> **TASK REQUIREMENTS**: Repeat each record exactly. Any picture gets left out.

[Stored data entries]
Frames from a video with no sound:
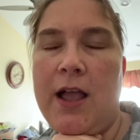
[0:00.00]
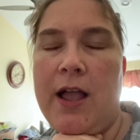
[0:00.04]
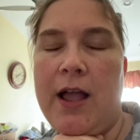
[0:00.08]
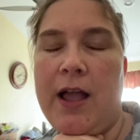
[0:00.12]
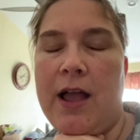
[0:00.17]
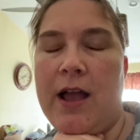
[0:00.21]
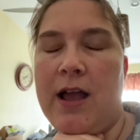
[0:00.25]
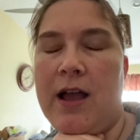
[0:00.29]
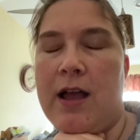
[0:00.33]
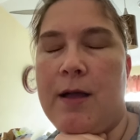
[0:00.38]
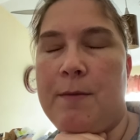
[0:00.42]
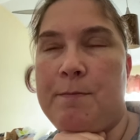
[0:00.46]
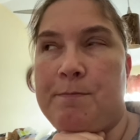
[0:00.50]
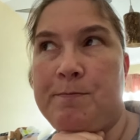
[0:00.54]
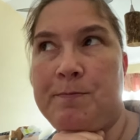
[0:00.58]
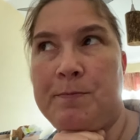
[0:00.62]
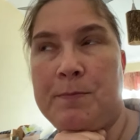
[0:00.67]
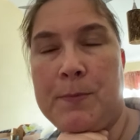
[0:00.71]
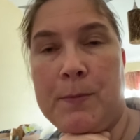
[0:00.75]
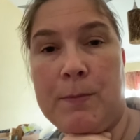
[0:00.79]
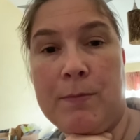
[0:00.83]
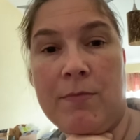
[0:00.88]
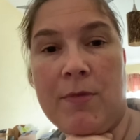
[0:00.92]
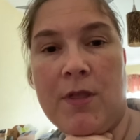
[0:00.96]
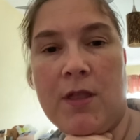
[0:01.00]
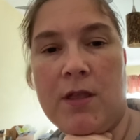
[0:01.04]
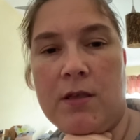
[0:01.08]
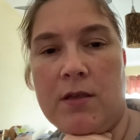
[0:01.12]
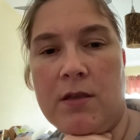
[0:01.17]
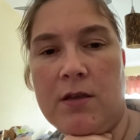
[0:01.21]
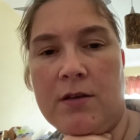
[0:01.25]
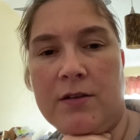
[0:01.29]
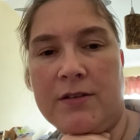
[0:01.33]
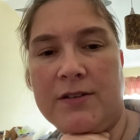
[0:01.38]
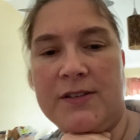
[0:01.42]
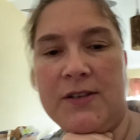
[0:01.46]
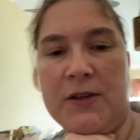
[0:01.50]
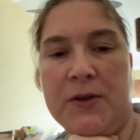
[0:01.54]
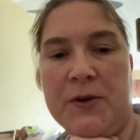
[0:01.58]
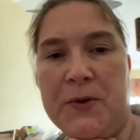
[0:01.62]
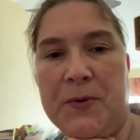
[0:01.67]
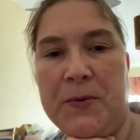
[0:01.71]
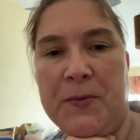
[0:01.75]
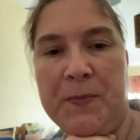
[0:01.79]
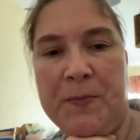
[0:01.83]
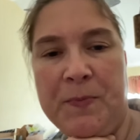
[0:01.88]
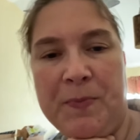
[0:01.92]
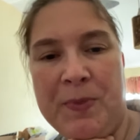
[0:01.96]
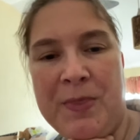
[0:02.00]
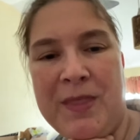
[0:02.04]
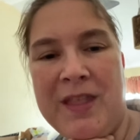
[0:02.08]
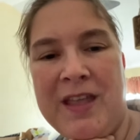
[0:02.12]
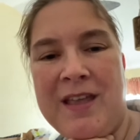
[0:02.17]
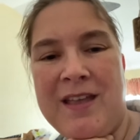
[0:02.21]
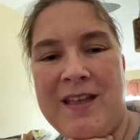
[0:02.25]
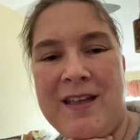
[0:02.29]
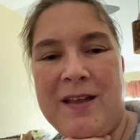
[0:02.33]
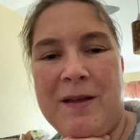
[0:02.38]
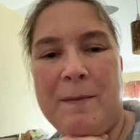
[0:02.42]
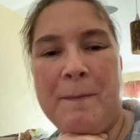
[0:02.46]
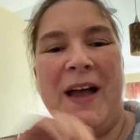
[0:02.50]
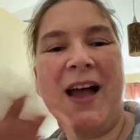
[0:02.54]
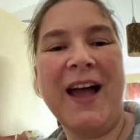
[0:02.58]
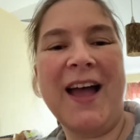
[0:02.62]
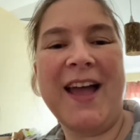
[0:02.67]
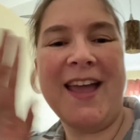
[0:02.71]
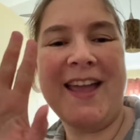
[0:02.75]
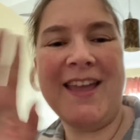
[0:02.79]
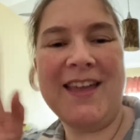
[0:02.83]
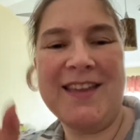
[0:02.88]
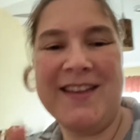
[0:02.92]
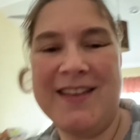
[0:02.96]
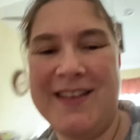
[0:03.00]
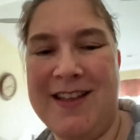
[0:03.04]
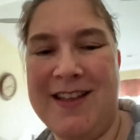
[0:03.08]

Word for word: Um, so bye.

> **SOLUTION TO THIS EXERCISE**:
Frames from a video with no sound:
[0:00.00]
[0:00.04]
[0:00.08]
[0:00.12]
[0:00.17]
[0:00.21]
[0:00.25]
[0:00.29]
[0:00.33]
[0:00.38]
[0:00.42]
[0:00.46]
[0:00.50]
[0:00.54]
[0:00.58]
[0:00.62]
[0:00.67]
[0:00.71]
[0:00.75]
[0:00.79]
[0:00.83]
[0:00.88]
[0:00.92]
[0:00.96]
[0:01.00]
[0:01.04]
[0:01.08]
[0:01.12]
[0:01.17]
[0:01.21]
[0:01.25]
[0:01.29]
[0:01.33]
[0:01.38]
[0:01.42]
[0:01.46]
[0:01.50]
[0:01.54]
[0:01.58]
[0:01.62]
[0:01.67]
[0:01.71]
[0:01.75]
[0:01.79]
[0:01.83]
[0:01.88]
[0:01.92]
[0:01.96]
[0:02.00]
[0:02.04]
[0:02.08]
[0:02.12]
[0:02.17]
[0:02.21]
[0:02.25]
[0:02.29]
[0:02.33]
[0:02.38]
[0:02.42]
[0:02.46]
[0:02.50]
[0:02.54]
[0:02.58]
[0:02.62]
[0:02.67]
[0:02.71]
[0:02.75]
[0:02.79]
[0:02.83]
[0:02.88]
[0:02.92]
[0:02.96]
[0:03.00]
[0:03.04]
[0:03.08]

Word for word: Um, so bye.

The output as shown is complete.